What to produce:
When duplicating the records beneath this instruction, omit every picture and keep all else exact.

Material shown:
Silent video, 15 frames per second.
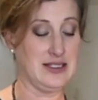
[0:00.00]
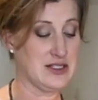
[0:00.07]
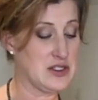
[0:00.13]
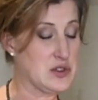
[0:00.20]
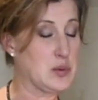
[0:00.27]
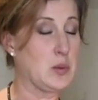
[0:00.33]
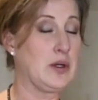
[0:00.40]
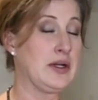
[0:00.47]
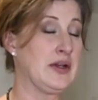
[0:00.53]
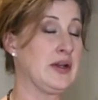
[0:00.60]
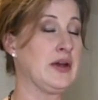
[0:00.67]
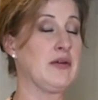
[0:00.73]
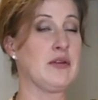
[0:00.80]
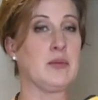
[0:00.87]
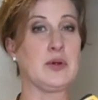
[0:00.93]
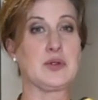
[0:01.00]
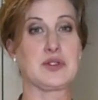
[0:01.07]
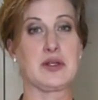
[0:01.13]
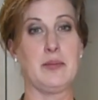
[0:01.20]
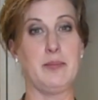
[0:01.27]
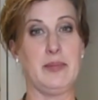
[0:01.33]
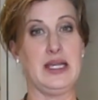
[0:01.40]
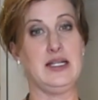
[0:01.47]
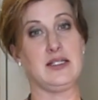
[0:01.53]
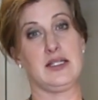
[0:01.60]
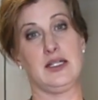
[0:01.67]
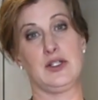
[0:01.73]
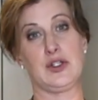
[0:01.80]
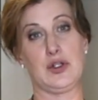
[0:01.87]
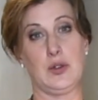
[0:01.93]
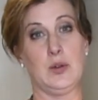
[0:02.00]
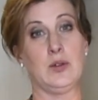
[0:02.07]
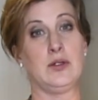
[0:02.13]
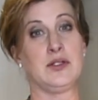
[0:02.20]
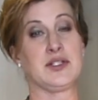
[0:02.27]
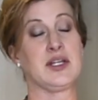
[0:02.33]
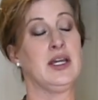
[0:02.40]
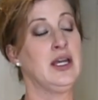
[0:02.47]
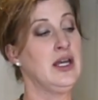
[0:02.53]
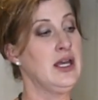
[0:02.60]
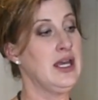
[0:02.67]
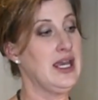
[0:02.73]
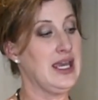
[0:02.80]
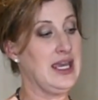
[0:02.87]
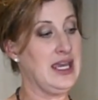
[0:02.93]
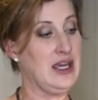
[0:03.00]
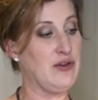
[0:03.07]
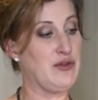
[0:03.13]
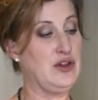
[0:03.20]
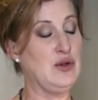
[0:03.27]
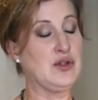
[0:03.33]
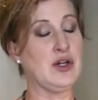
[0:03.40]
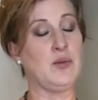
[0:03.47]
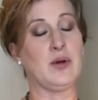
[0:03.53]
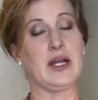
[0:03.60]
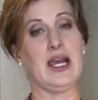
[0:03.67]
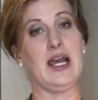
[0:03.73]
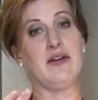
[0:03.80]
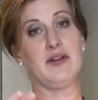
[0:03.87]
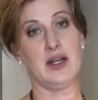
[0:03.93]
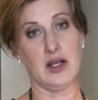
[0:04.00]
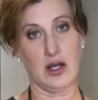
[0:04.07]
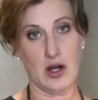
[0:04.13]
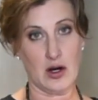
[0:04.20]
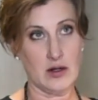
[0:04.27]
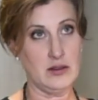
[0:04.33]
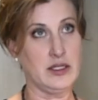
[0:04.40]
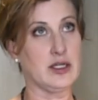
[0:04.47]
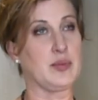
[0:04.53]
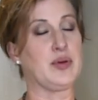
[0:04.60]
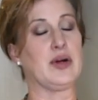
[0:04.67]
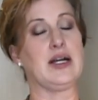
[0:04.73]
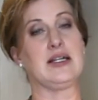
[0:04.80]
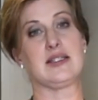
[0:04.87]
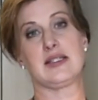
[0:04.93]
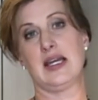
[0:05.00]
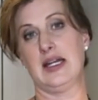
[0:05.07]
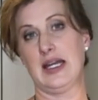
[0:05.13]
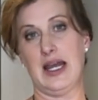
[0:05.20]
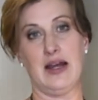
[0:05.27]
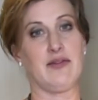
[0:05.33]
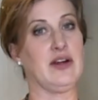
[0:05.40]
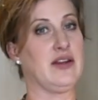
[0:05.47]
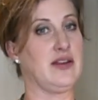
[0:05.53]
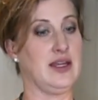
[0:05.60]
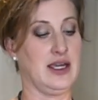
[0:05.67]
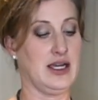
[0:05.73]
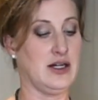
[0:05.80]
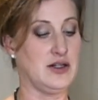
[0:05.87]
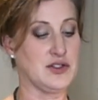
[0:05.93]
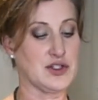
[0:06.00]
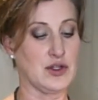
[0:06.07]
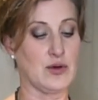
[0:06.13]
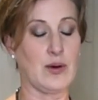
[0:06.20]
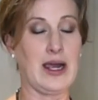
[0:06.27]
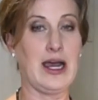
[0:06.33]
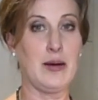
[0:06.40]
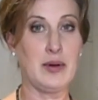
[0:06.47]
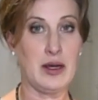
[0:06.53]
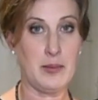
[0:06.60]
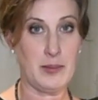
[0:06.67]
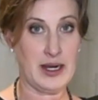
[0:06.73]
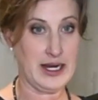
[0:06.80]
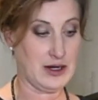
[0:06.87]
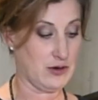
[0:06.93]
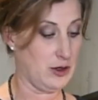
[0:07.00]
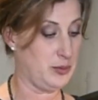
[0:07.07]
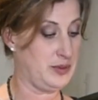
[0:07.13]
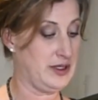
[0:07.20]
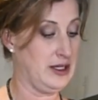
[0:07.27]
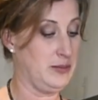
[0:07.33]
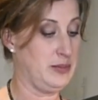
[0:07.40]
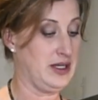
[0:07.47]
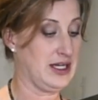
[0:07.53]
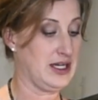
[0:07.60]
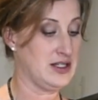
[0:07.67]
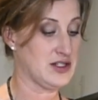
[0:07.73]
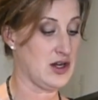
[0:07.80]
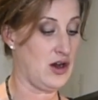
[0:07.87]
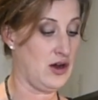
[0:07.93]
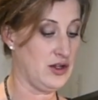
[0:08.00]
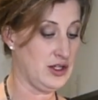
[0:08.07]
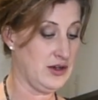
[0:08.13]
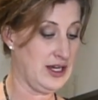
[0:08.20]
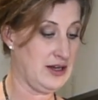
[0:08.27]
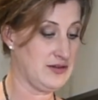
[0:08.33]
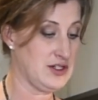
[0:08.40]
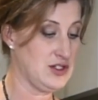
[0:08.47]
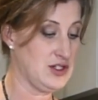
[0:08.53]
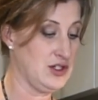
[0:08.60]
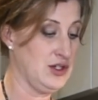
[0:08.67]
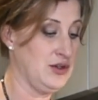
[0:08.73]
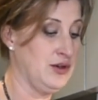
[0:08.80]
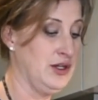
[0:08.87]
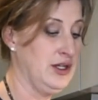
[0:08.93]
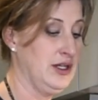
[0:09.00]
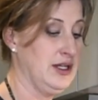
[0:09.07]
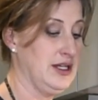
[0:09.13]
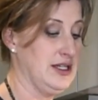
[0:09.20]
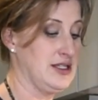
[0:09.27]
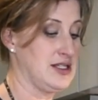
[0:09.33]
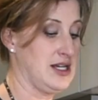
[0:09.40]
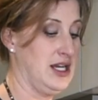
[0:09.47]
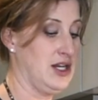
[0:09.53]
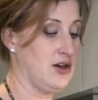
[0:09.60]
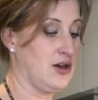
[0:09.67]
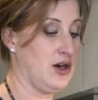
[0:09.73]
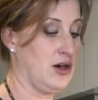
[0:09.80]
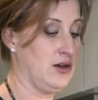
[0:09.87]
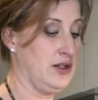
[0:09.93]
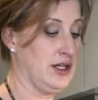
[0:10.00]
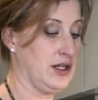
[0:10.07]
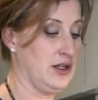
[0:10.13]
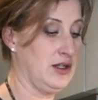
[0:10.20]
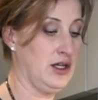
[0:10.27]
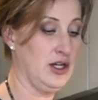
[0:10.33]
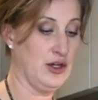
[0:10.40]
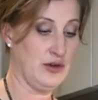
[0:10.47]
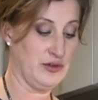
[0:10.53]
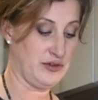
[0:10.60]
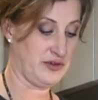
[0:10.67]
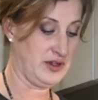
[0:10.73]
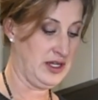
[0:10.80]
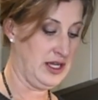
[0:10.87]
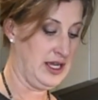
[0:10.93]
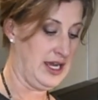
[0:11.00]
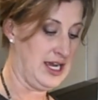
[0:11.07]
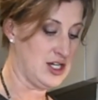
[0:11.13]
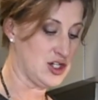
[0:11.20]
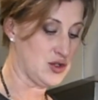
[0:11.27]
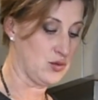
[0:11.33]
This is one of the most amazing tools. If you don't want to have a garlic press and everything else, grab a microplane, because all you have to do is take your garlic clove and just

Task output:
Silent video, 15 frames per second.
[0:00.00]
[0:00.07]
[0:00.13]
[0:00.20]
[0:00.27]
[0:00.33]
[0:00.40]
[0:00.47]
[0:00.53]
[0:00.60]
[0:00.67]
[0:00.73]
[0:00.80]
[0:00.87]
[0:00.93]
[0:01.00]
[0:01.07]
[0:01.13]
[0:01.20]
[0:01.27]
[0:01.33]
[0:01.40]
[0:01.47]
[0:01.53]
[0:01.60]
[0:01.67]
[0:01.73]
[0:01.80]
[0:01.87]
[0:01.93]
[0:02.00]
[0:02.07]
[0:02.13]
[0:02.20]
[0:02.27]
[0:02.33]
[0:02.40]
[0:02.47]
[0:02.53]
[0:02.60]
[0:02.67]
[0:02.73]
[0:02.80]
[0:02.87]
[0:02.93]
[0:03.00]
[0:03.07]
[0:03.13]
[0:03.20]
[0:03.27]
[0:03.33]
[0:03.40]
[0:03.47]
[0:03.53]
[0:03.60]
[0:03.67]
[0:03.73]
[0:03.80]
[0:03.87]
[0:03.93]
[0:04.00]
[0:04.07]
[0:04.13]
[0:04.20]
[0:04.27]
[0:04.33]
[0:04.40]
[0:04.47]
[0:04.53]
[0:04.60]
[0:04.67]
[0:04.73]
[0:04.80]
[0:04.87]
[0:04.93]
[0:05.00]
[0:05.07]
[0:05.13]
[0:05.20]
[0:05.27]
[0:05.33]
[0:05.40]
[0:05.47]
[0:05.53]
[0:05.60]
[0:05.67]
[0:05.73]
[0:05.80]
[0:05.87]
[0:05.93]
[0:06.00]
[0:06.07]
[0:06.13]
[0:06.20]
[0:06.27]
[0:06.33]
[0:06.40]
[0:06.47]
[0:06.53]
[0:06.60]
[0:06.67]
[0:06.73]
[0:06.80]
[0:06.87]
[0:06.93]
[0:07.00]
[0:07.07]
[0:07.13]
[0:07.20]
[0:07.27]
[0:07.33]
[0:07.40]
[0:07.47]
[0:07.53]
[0:07.60]
[0:07.67]
[0:07.73]
[0:07.80]
[0:07.87]
[0:07.93]
[0:08.00]
[0:08.07]
[0:08.13]
[0:08.20]
[0:08.27]
[0:08.33]
[0:08.40]
[0:08.47]
[0:08.53]
[0:08.60]
[0:08.67]
[0:08.73]
[0:08.80]
[0:08.87]
[0:08.93]
[0:09.00]
[0:09.07]
[0:09.13]
[0:09.20]
[0:09.27]
[0:09.33]
[0:09.40]
[0:09.47]
[0:09.53]
[0:09.60]
[0:09.67]
[0:09.73]
[0:09.80]
[0:09.87]
[0:09.93]
[0:10.00]
[0:10.07]
[0:10.13]
[0:10.20]
[0:10.27]
[0:10.33]
[0:10.40]
[0:10.47]
[0:10.53]
[0:10.60]
[0:10.67]
[0:10.73]
[0:10.80]
[0:10.87]
[0:10.93]
[0:11.00]
[0:11.07]
[0:11.13]
[0:11.20]
[0:11.27]
[0:11.33]
This is one of the most amazing tools. If you don't want to have a garlic press and everything else, grab a microplane, because all you have to do is take your garlic clove and just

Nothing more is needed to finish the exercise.